An increase in a home’s estimated value only exists on paper. That increased value only benefits homeowners if and when they sell. And it might not benefit them at all, because we might be in a housing bubble so that home values fall in a few years.
But a wealth tax requires taxpayers to pay a tax based on the estimated value of their assets now, even though that value is only on paper and unrealized.
Housing prices are actually much more stable than other investment assets, such as stocks, bonds, commercial real estate and commodities. The value of such assets can rise and fall significantly over a short period of time, and can even become worthless. Should we require people to pay taxes based on the estimated paper value of their assets, knowing that an asset might be worth less or nothing down the road?
There is also the problem of inflation. If your home value increased by 23.6 percent last year, but inflation is 10 percent, the real increase in value of your home was only 13.6 percent.
Can we trust proponents of a wealth tax to make sure it accounts for such inflation? Why would we? Today capital gains taxes are not indexed to inflation, so when a taxpayer incurs the capital gains tax, at least part of the tax they are paying is on a false, ghost profit because of inflation. So if an investor sells an asset that has appreciated by 7 percent, but inflation is 8 percent, that investor actually lost money on the asset sale but still have to pay a capital gains tax on the supposed “gain.”
If capital gains taxes are not indexed to inflation today, why would we assume Congress would adjust a wealth tax to inflation?
Of course, proponents of the wealth tax promise that it would only apply to the wealthy.

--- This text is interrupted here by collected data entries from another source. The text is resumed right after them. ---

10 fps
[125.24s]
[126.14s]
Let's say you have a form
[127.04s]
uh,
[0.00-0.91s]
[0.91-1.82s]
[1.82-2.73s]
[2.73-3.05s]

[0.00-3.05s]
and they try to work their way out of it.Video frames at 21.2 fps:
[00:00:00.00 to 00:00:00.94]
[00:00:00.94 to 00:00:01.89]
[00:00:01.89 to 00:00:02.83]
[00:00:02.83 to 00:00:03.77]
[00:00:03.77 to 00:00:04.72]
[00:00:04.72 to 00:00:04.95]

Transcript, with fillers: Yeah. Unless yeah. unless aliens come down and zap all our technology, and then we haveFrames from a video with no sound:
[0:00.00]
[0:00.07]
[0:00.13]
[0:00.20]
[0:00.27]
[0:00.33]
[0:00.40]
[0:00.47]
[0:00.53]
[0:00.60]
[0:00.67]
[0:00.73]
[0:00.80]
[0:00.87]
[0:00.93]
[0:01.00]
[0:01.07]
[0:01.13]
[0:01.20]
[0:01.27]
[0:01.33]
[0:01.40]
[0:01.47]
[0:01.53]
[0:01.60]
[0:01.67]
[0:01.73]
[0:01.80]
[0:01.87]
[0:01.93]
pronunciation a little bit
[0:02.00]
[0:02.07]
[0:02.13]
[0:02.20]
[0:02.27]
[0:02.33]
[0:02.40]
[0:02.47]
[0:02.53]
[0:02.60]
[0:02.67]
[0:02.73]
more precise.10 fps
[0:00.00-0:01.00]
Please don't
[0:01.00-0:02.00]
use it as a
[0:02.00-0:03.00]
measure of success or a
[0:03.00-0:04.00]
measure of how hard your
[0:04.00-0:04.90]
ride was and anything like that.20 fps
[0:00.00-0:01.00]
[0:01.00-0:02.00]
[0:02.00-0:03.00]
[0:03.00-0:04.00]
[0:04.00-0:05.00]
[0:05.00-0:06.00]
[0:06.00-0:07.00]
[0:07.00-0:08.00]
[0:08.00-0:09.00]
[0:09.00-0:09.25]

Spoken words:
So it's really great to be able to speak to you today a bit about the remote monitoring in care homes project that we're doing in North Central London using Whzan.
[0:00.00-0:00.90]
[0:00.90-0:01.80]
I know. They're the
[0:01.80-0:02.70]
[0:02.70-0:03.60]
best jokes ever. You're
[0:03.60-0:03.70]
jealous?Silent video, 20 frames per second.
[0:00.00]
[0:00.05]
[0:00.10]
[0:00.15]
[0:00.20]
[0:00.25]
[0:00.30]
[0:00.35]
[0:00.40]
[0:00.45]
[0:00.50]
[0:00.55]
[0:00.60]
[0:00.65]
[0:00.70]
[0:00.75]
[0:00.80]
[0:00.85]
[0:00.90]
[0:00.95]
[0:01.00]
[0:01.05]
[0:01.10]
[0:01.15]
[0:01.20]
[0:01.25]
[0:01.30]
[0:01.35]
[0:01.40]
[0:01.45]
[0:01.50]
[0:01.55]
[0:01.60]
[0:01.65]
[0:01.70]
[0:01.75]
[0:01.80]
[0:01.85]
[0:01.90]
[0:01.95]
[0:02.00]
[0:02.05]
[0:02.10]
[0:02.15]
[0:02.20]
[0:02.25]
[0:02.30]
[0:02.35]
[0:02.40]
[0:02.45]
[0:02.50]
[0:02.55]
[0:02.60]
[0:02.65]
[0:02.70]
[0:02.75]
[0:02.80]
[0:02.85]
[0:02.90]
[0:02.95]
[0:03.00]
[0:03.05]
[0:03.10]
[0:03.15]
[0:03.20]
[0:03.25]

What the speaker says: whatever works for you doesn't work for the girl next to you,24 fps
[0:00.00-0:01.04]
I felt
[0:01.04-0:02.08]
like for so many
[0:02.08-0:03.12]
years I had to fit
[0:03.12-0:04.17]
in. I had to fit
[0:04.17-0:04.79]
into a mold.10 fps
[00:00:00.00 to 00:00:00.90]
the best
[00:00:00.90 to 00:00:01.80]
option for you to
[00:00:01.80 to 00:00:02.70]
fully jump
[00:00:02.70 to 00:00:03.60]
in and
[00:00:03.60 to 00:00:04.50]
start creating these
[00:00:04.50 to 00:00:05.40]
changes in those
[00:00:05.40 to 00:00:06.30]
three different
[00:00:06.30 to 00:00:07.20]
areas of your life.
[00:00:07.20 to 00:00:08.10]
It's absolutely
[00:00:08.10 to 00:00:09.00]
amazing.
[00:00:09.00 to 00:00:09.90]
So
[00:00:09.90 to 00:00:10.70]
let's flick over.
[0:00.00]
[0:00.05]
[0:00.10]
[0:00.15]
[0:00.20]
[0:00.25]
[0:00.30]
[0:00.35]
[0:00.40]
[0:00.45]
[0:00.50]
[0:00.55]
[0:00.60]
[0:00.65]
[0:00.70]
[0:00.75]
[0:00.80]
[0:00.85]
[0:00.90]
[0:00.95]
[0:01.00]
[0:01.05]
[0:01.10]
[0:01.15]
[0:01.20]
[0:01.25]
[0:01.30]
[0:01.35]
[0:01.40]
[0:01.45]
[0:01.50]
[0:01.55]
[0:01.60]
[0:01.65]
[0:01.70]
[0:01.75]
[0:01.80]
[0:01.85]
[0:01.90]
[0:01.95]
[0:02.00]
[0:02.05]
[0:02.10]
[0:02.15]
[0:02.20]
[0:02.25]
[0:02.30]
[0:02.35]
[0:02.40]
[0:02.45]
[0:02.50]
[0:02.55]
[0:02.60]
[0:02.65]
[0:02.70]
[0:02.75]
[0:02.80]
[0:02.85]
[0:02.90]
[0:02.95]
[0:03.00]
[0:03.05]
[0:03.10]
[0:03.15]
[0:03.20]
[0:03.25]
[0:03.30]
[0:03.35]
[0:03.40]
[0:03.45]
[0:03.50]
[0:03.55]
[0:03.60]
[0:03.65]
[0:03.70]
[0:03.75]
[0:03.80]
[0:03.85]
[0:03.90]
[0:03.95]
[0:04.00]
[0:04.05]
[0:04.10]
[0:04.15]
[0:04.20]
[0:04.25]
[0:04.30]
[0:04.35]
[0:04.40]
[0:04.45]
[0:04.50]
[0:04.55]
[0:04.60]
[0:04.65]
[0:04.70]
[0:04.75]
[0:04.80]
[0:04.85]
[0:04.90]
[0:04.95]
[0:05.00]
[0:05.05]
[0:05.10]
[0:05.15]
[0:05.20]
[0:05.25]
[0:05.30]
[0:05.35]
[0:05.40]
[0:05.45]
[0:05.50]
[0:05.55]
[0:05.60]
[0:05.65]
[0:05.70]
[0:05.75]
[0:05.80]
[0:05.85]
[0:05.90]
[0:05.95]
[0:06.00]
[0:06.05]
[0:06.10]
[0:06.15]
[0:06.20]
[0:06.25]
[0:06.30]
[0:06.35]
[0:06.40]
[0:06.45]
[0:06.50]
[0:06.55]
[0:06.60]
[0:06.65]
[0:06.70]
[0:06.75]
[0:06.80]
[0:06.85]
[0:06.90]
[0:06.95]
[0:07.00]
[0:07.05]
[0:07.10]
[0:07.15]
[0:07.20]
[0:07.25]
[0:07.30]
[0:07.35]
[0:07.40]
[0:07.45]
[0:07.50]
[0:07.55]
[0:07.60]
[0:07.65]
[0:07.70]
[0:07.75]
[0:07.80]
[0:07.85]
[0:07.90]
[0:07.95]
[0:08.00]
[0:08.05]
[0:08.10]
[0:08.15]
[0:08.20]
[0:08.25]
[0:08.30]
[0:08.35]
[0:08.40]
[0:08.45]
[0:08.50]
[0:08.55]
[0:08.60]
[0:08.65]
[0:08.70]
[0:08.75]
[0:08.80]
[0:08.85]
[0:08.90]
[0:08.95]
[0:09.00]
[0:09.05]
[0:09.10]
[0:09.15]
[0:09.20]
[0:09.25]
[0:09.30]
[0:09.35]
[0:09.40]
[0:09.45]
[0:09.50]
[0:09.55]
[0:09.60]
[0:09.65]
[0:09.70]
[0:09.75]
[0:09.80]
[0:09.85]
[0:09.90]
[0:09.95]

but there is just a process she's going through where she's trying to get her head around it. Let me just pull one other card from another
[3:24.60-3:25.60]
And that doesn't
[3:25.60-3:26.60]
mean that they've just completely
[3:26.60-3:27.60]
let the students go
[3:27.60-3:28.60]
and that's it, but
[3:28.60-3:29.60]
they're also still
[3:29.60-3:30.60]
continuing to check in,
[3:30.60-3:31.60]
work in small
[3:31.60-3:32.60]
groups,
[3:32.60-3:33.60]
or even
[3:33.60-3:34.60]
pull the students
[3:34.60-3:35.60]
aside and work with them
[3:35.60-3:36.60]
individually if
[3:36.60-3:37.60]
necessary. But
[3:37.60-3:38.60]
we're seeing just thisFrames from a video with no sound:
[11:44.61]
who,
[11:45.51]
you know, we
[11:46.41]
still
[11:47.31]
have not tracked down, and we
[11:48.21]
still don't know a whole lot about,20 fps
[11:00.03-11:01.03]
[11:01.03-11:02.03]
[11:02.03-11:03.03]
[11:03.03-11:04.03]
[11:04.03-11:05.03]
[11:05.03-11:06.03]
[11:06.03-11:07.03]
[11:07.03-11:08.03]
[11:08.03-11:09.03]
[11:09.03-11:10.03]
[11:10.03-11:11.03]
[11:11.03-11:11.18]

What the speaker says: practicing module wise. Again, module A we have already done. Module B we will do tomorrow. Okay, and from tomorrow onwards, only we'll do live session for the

But if it’s not fair to tax someone on a false or paper valuation, that applies whether a taxpayer is middle class or wealthy. Especially since the wealthy already pay more than their fair share of taxes.
Most of us pay an assortment of taxes—income taxes, sales taxes, property taxes. All tax systems have flaws, distortions and compliance problems.
But the problems of a wealth tax far exceed those of other taxes, and we would be wise to avoid it.